An IDE tool for data structure changes

A few days ago I was writing some unit tests for my code, when I realized the data structure my code was based on was incorrect.  I had, as one of the variants of my data type, RegExBase char, where I wanted RegExBase string instead.  This is because I wanted to be able to express empty string as a valid regular expression (other strings can just be built up from RegExConcat (regex * regex)).

This change was a fairly minor one, and the only real code changes I needed to make were in the pretty printer… and in the unit tests.  The changes I needed to make for the unit tests were fairly easy (search and replace ‘ for “).  However, it did highlight a critical flaw that many people who are unwilling to adopt unit testing bring up.  Adding in unit tests increases development time, and makes refactoring more difficult.  Increasing development time is up for debate, I saw a recent study that showed that TDD increased initial development time by ~20%, but caused there to be ~20% fewer bugs (I could be wrong on those percentages).  Of course, unit tests aren’t merely for decreasing bugs right there, serve as documentation for future users about the intention of the code.  However, refactoring is certainly more difficult for a user who knows the codebase.  It makes refactoring easier for future developers, as they can understand the code, but for the original author of the code, who understands how everything fits together, the unit tests are merely a barrier in the way of refactoring.
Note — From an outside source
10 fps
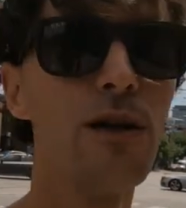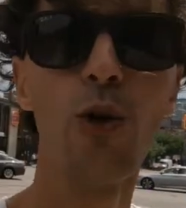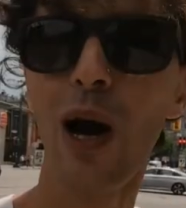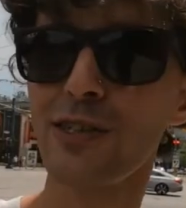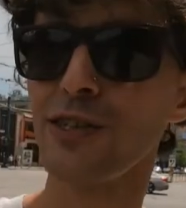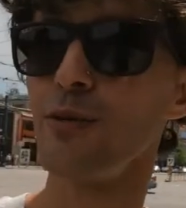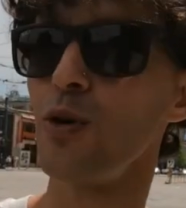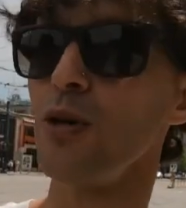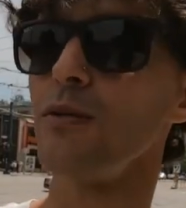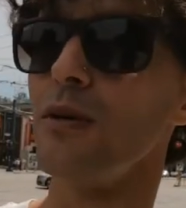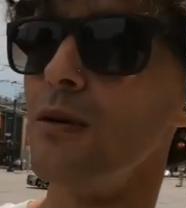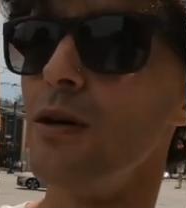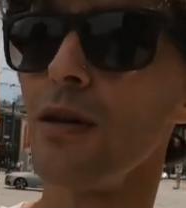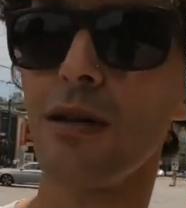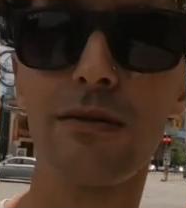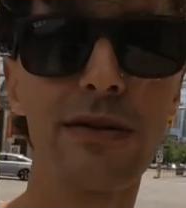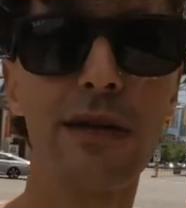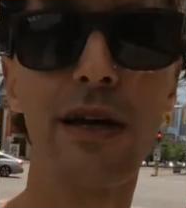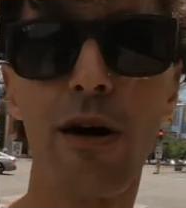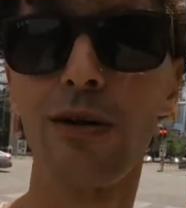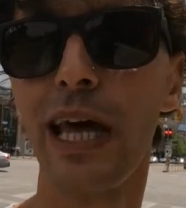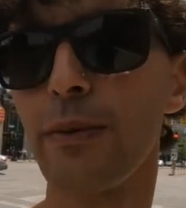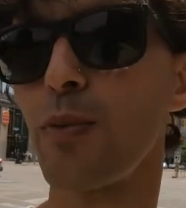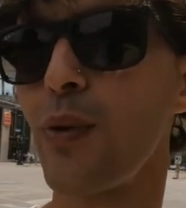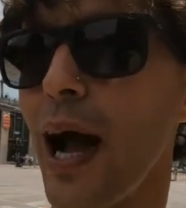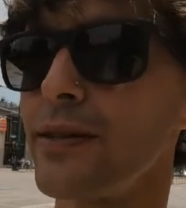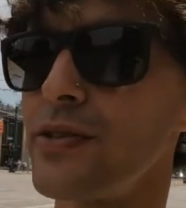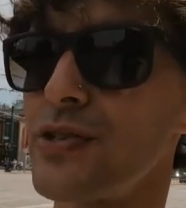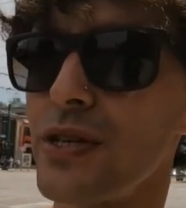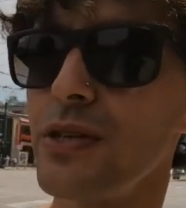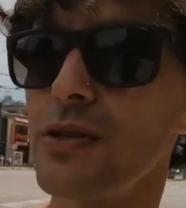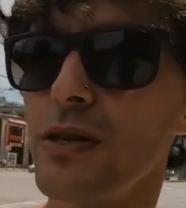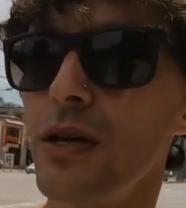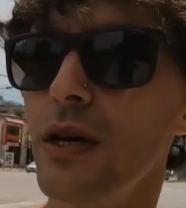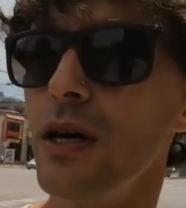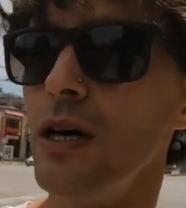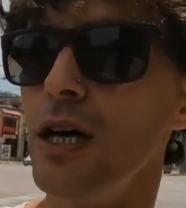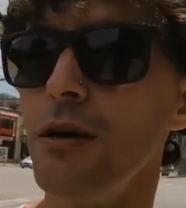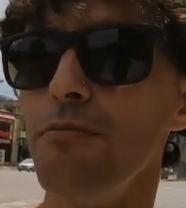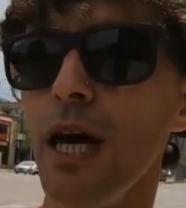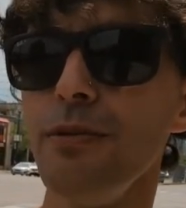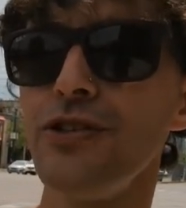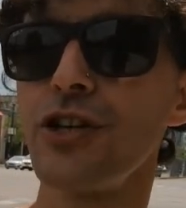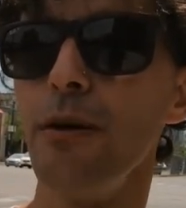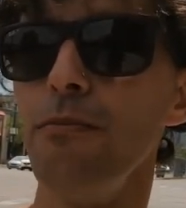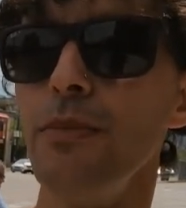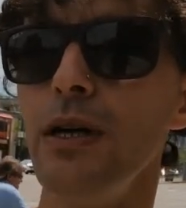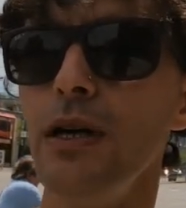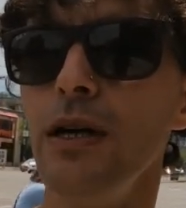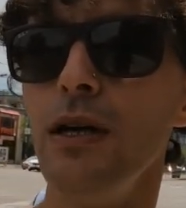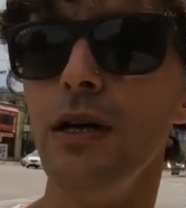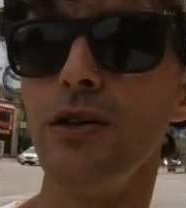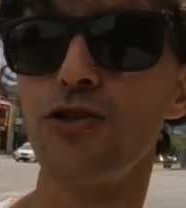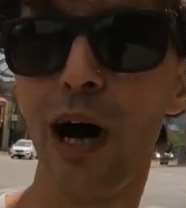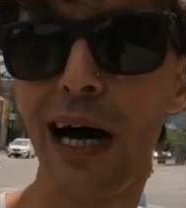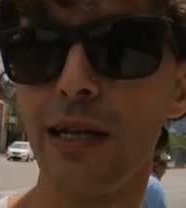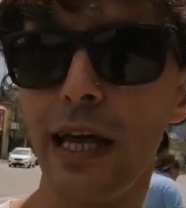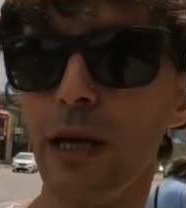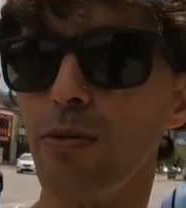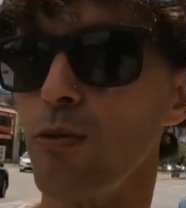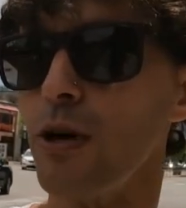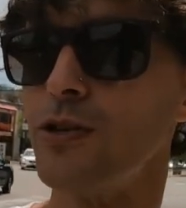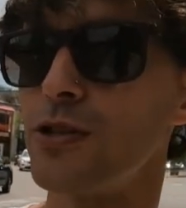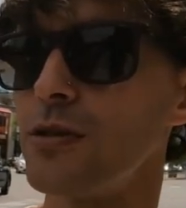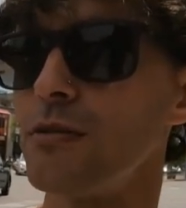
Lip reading: questionable, labor practices, maybe some child labor, which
However, the IDE has a wealth of information available to it during these transformations.  Not only does it see the before and after state of the data structure, it also sees how the actual code is changed to work with the new data structure, and it knows it wants all previously failing tests to continue failing, and all previously succeeding tests to continue succeeding.  The IDE can use this information to make (or give suggestions) at automated changes to the unit tests.

But it can go a step further.  While it can automatically synthesize new unit tests, perhaps it can go the reverse direction, and a user needs to change the unit tests, and the code already changes.  This then begins to look like a normal input-output synthesis problem, but with the additional information about how the code was changed in the unit tests.  And it can then go even further, where maybe just one or two unit tests are changed, and it tries to generalize to the normal code and the rest of the unit tests.  Or maybe only one function is changed, and it tries to generalize to the rest of the code and all the unit tests.  This could make refactoring significantly easier when there are simple changes like changing a character parameter to a string parameter, especially when working with a large codebase, where large amounts of time could be spent chasing where the build failures occur.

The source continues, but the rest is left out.